▶ **Stored data**

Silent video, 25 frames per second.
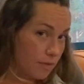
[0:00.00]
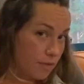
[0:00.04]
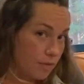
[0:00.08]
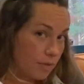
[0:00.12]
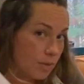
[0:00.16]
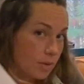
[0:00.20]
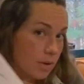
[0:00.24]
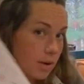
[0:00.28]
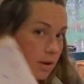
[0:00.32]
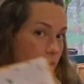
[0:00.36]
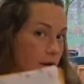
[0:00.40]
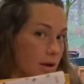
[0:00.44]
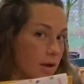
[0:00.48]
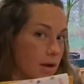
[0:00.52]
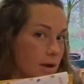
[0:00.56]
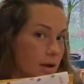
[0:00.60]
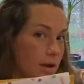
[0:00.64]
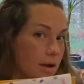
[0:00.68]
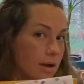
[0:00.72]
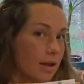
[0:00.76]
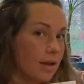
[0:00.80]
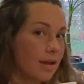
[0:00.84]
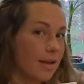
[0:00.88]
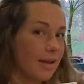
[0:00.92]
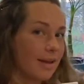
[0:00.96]

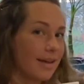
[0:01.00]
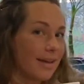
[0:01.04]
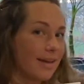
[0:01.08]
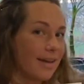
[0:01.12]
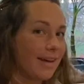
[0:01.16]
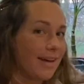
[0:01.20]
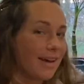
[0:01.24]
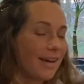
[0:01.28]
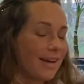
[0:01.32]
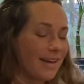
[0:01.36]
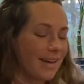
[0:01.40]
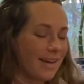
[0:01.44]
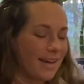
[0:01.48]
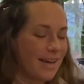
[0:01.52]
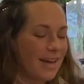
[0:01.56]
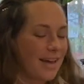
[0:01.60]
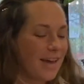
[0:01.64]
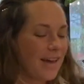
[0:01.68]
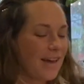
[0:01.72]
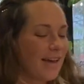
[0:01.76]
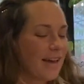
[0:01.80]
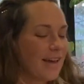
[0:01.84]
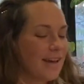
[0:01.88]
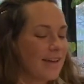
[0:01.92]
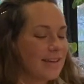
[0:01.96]
for
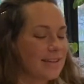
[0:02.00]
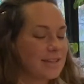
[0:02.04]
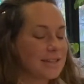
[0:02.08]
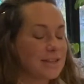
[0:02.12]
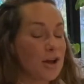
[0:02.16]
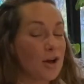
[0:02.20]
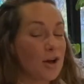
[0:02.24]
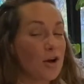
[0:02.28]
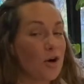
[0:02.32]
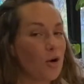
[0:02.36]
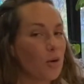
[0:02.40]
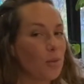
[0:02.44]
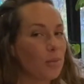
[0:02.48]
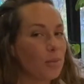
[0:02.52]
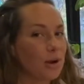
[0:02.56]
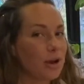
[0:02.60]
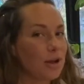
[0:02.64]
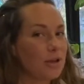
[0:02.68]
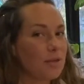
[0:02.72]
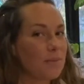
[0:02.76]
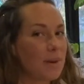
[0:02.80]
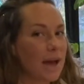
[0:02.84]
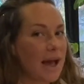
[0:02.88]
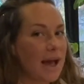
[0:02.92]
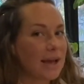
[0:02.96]
it's a home
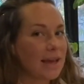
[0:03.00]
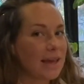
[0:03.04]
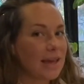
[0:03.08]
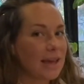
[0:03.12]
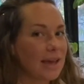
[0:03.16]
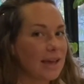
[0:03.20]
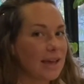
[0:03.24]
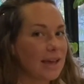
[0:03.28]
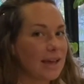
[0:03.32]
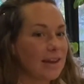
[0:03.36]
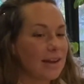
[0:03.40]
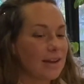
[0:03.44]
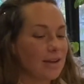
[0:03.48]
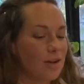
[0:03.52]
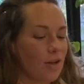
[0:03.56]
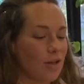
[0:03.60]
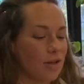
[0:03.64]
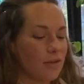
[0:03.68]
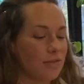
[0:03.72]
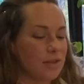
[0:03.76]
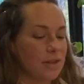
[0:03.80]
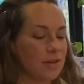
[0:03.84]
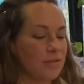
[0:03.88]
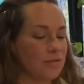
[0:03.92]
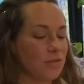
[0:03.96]
birth packet and all
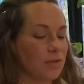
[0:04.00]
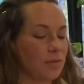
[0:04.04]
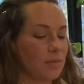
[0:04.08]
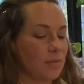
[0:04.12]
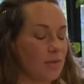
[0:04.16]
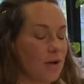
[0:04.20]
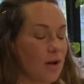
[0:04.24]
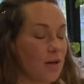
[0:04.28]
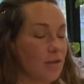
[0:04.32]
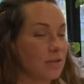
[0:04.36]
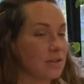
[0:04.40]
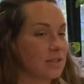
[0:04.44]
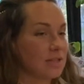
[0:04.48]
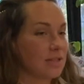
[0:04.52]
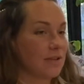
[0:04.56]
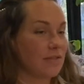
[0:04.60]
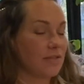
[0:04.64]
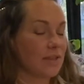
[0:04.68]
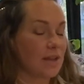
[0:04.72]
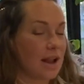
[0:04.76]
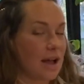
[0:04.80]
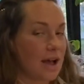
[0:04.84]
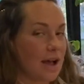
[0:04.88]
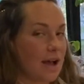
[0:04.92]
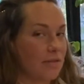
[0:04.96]
the stuff
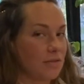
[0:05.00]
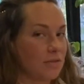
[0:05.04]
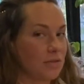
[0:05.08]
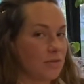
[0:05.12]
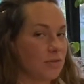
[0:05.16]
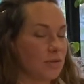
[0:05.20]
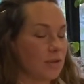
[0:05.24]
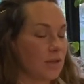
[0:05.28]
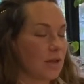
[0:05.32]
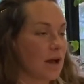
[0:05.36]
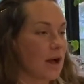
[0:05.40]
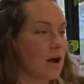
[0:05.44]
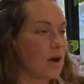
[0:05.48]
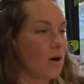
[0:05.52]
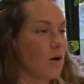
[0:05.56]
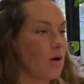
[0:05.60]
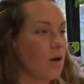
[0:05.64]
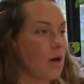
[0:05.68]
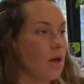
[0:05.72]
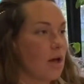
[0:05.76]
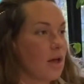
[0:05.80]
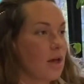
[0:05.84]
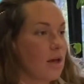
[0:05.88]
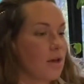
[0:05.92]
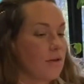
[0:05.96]
that I have to fill out
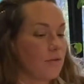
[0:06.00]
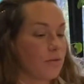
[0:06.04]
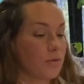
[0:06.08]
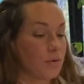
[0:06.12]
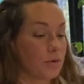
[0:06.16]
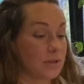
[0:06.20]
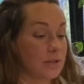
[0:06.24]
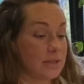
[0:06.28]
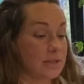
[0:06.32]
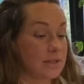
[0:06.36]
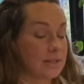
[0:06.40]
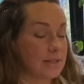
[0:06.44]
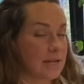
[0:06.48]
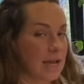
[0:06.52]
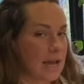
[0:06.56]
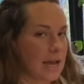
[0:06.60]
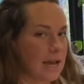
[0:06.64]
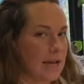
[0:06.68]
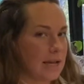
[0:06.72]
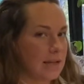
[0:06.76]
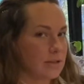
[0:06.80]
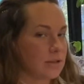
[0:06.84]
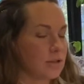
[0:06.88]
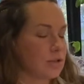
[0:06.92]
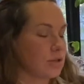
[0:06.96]
for the
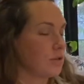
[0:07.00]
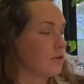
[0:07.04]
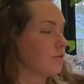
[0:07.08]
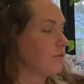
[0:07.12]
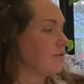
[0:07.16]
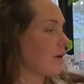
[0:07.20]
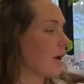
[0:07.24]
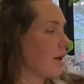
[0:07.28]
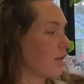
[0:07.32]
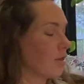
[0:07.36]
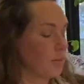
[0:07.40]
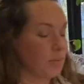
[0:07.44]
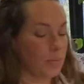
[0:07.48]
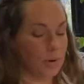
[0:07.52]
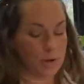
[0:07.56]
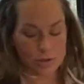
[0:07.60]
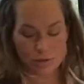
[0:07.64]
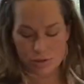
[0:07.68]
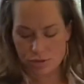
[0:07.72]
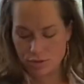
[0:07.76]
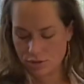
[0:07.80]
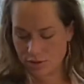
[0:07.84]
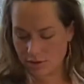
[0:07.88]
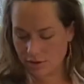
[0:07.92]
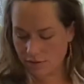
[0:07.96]
state to file a birth
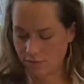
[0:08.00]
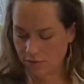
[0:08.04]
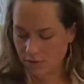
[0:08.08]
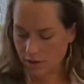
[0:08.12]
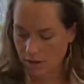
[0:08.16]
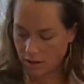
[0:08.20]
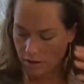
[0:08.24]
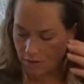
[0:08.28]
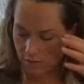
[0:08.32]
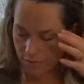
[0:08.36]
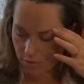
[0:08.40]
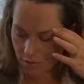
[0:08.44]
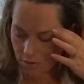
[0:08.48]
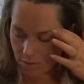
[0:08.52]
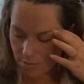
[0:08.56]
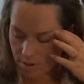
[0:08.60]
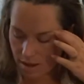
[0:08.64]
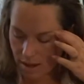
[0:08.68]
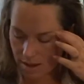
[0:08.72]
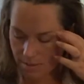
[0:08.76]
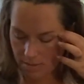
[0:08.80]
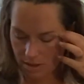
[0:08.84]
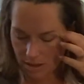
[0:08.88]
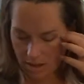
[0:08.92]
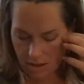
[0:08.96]
certificate for the
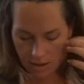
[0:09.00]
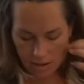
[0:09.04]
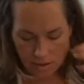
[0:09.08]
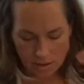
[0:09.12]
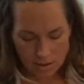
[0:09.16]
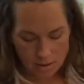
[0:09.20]
baby.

▶ **WORK ITEM**
The answer consists of the records repeated exactly, without any images.

▶ **EXERCISE SOLUTION**
Silent video, 25 frames per second.
[0:00.00]
[0:00.04]
[0:00.08]
[0:00.12]
[0:00.16]
[0:00.20]
[0:00.24]
[0:00.28]
[0:00.32]
[0:00.36]
[0:00.40]
[0:00.44]
[0:00.48]
[0:00.52]
[0:00.56]
[0:00.60]
[0:00.64]
[0:00.68]
[0:00.72]
[0:00.76]
[0:00.80]
[0:00.84]
[0:00.88]
[0:00.92]
[0:00.96]

[0:01.00]
[0:01.04]
[0:01.08]
[0:01.12]
[0:01.16]
[0:01.20]
[0:01.24]
[0:01.28]
[0:01.32]
[0:01.36]
[0:01.40]
[0:01.44]
[0:01.48]
[0:01.52]
[0:01.56]
[0:01.60]
[0:01.64]
[0:01.68]
[0:01.72]
[0:01.76]
[0:01.80]
[0:01.84]
[0:01.88]
[0:01.92]
[0:01.96]
for
[0:02.00]
[0:02.04]
[0:02.08]
[0:02.12]
[0:02.16]
[0:02.20]
[0:02.24]
[0:02.28]
[0:02.32]
[0:02.36]
[0:02.40]
[0:02.44]
[0:02.48]
[0:02.52]
[0:02.56]
[0:02.60]
[0:02.64]
[0:02.68]
[0:02.72]
[0:02.76]
[0:02.80]
[0:02.84]
[0:02.88]
[0:02.92]
[0:02.96]
it's a home
[0:03.00]
[0:03.04]
[0:03.08]
[0:03.12]
[0:03.16]
[0:03.20]
[0:03.24]
[0:03.28]
[0:03.32]
[0:03.36]
[0:03.40]
[0:03.44]
[0:03.48]
[0:03.52]
[0:03.56]
[0:03.60]
[0:03.64]
[0:03.68]
[0:03.72]
[0:03.76]
[0:03.80]
[0:03.84]
[0:03.88]
[0:03.92]
[0:03.96]
birth packet and all
[0:04.00]
[0:04.04]
[0:04.08]
[0:04.12]
[0:04.16]
[0:04.20]
[0:04.24]
[0:04.28]
[0:04.32]
[0:04.36]
[0:04.40]
[0:04.44]
[0:04.48]
[0:04.52]
[0:04.56]
[0:04.60]
[0:04.64]
[0:04.68]
[0:04.72]
[0:04.76]
[0:04.80]
[0:04.84]
[0:04.88]
[0:04.92]
[0:04.96]
the stuff
[0:05.00]
[0:05.04]
[0:05.08]
[0:05.12]
[0:05.16]
[0:05.20]
[0:05.24]
[0:05.28]
[0:05.32]
[0:05.36]
[0:05.40]
[0:05.44]
[0:05.48]
[0:05.52]
[0:05.56]
[0:05.60]
[0:05.64]
[0:05.68]
[0:05.72]
[0:05.76]
[0:05.80]
[0:05.84]
[0:05.88]
[0:05.92]
[0:05.96]
that I have to fill out
[0:06.00]
[0:06.04]
[0:06.08]
[0:06.12]
[0:06.16]
[0:06.20]
[0:06.24]
[0:06.28]
[0:06.32]
[0:06.36]
[0:06.40]
[0:06.44]
[0:06.48]
[0:06.52]
[0:06.56]
[0:06.60]
[0:06.64]
[0:06.68]
[0:06.72]
[0:06.76]
[0:06.80]
[0:06.84]
[0:06.88]
[0:06.92]
[0:06.96]
for the
[0:07.00]
[0:07.04]
[0:07.08]
[0:07.12]
[0:07.16]
[0:07.20]
[0:07.24]
[0:07.28]
[0:07.32]
[0:07.36]
[0:07.40]
[0:07.44]
[0:07.48]
[0:07.52]
[0:07.56]
[0:07.60]
[0:07.64]
[0:07.68]
[0:07.72]
[0:07.76]
[0:07.80]
[0:07.84]
[0:07.88]
[0:07.92]
[0:07.96]
state to file a birth
[0:08.00]
[0:08.04]
[0:08.08]
[0:08.12]
[0:08.16]
[0:08.20]
[0:08.24]
[0:08.28]
[0:08.32]
[0:08.36]
[0:08.40]
[0:08.44]
[0:08.48]
[0:08.52]
[0:08.56]
[0:08.60]
[0:08.64]
[0:08.68]
[0:08.72]
[0:08.76]
[0:08.80]
[0:08.84]
[0:08.88]
[0:08.92]
[0:08.96]
certificate for the
[0:09.00]
[0:09.04]
[0:09.08]
[0:09.12]
[0:09.16]
[0:09.20]
baby.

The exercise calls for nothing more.